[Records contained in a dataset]
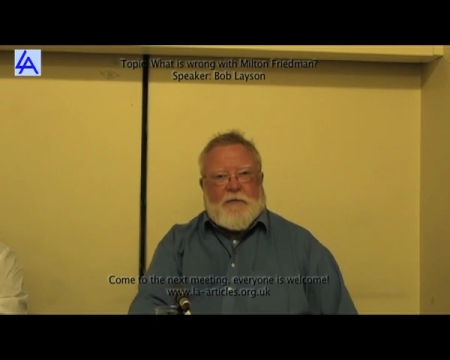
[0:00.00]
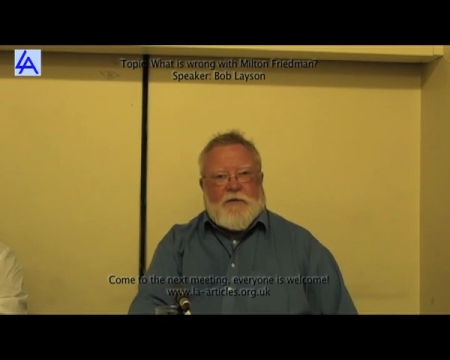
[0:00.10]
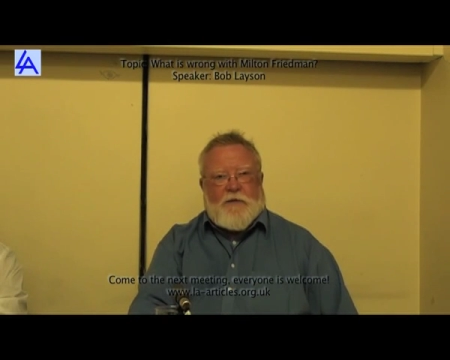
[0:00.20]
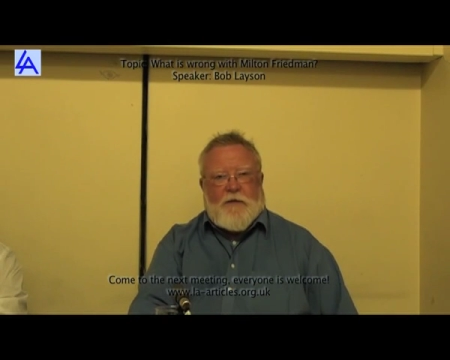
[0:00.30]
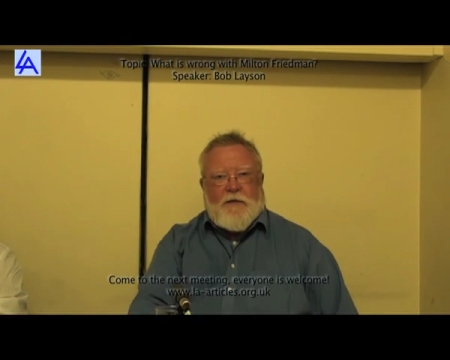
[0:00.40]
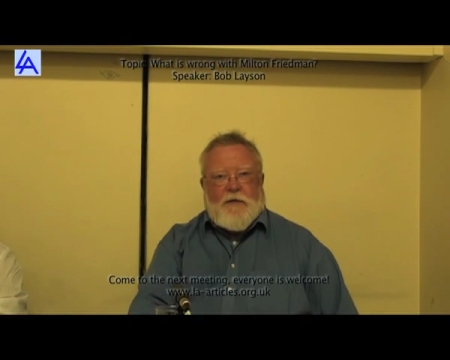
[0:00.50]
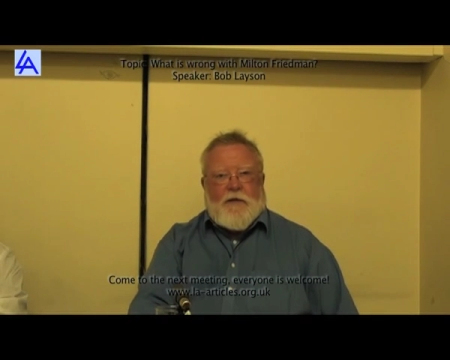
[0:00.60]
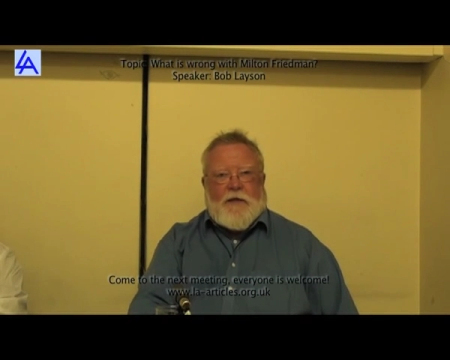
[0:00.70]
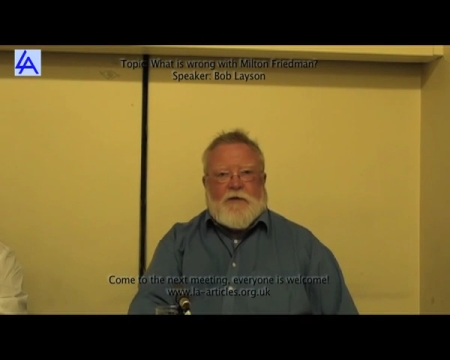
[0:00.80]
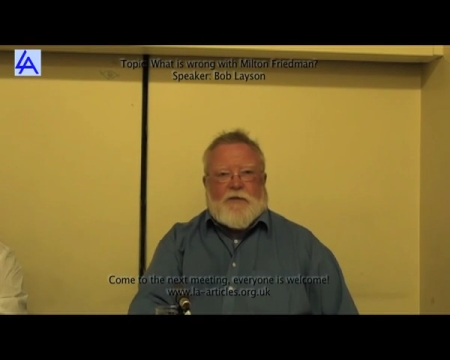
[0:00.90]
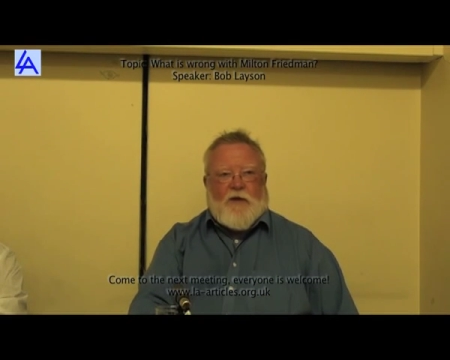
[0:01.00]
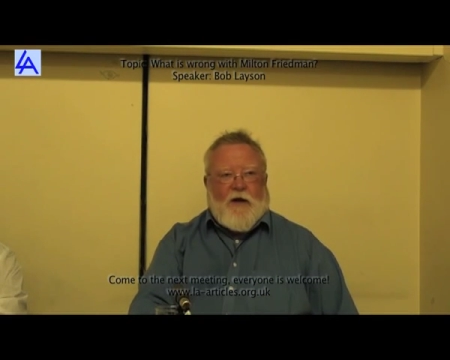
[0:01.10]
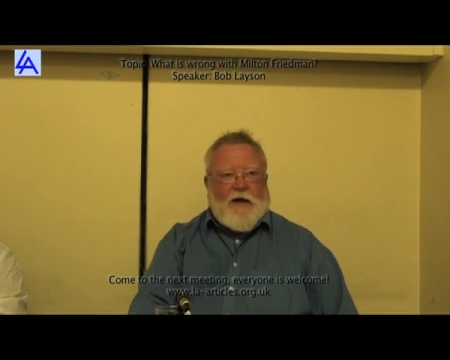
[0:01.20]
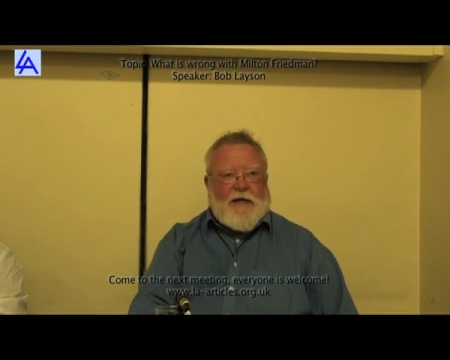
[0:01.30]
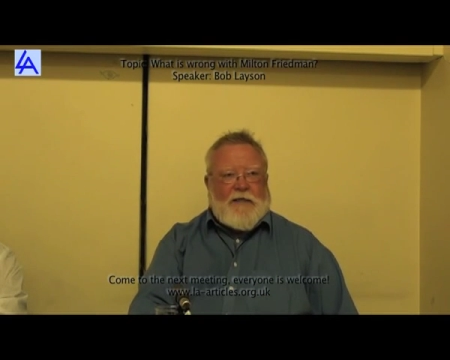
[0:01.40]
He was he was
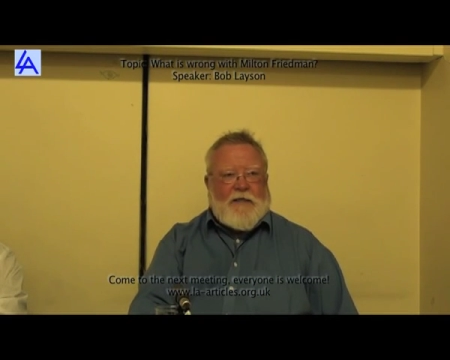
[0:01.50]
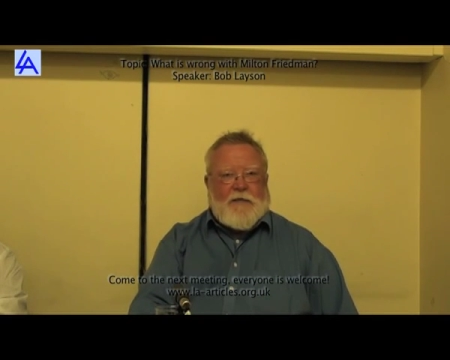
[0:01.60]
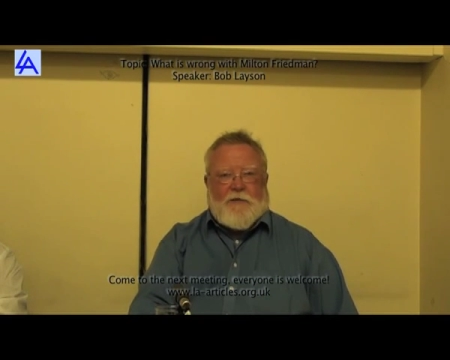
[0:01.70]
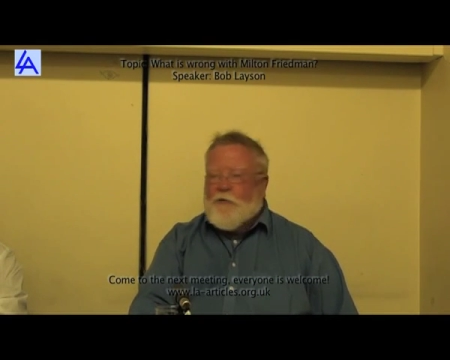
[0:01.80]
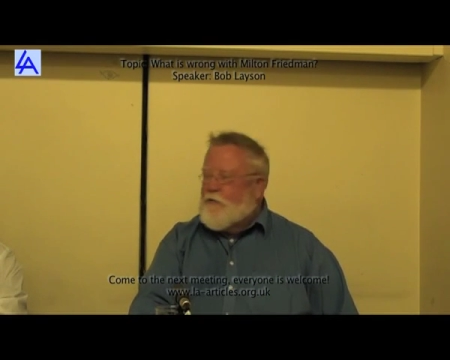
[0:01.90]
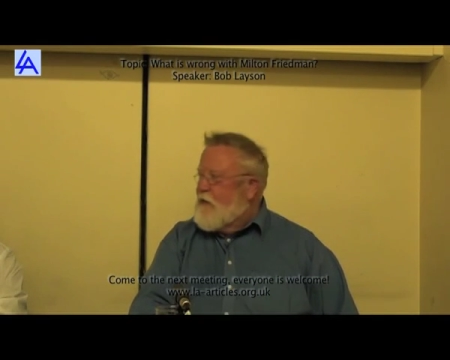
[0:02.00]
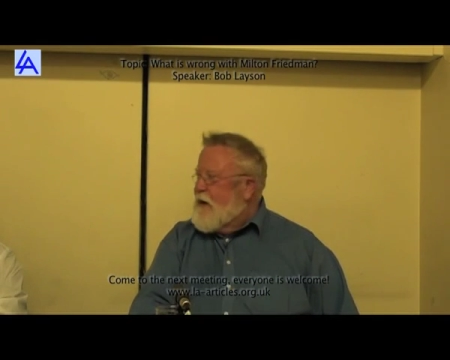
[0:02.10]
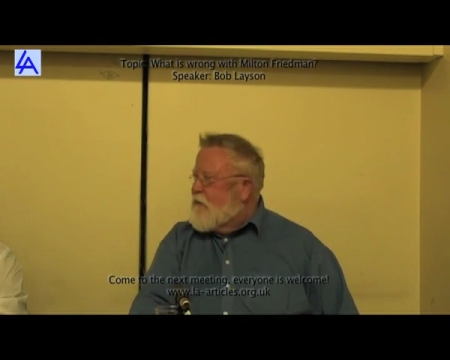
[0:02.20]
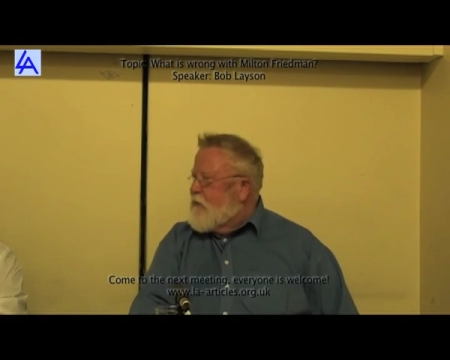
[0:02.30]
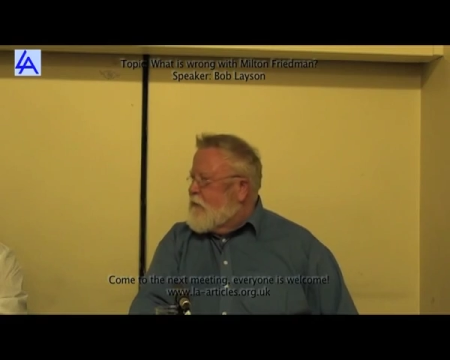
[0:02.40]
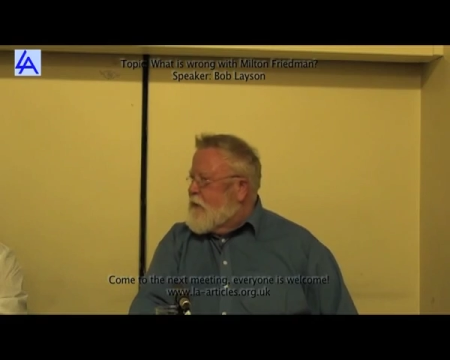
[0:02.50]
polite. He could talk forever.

# Work required
Reproduce the data above word for word and omit the images.

# Answer space
[0:00.00]
[0:00.10]
[0:00.20]
[0:00.30]
[0:00.40]
[0:00.50]
[0:00.60]
[0:00.70]
[0:00.80]
[0:00.90]
[0:01.00]
[0:01.10]
[0:01.20]
[0:01.30]
[0:01.40]
He was he was
[0:01.50]
[0:01.60]
[0:01.70]
[0:01.80]
[0:01.90]
[0:02.00]
[0:02.10]
[0:02.20]
[0:02.30]
[0:02.40]
[0:02.50]
polite. He could talk forever.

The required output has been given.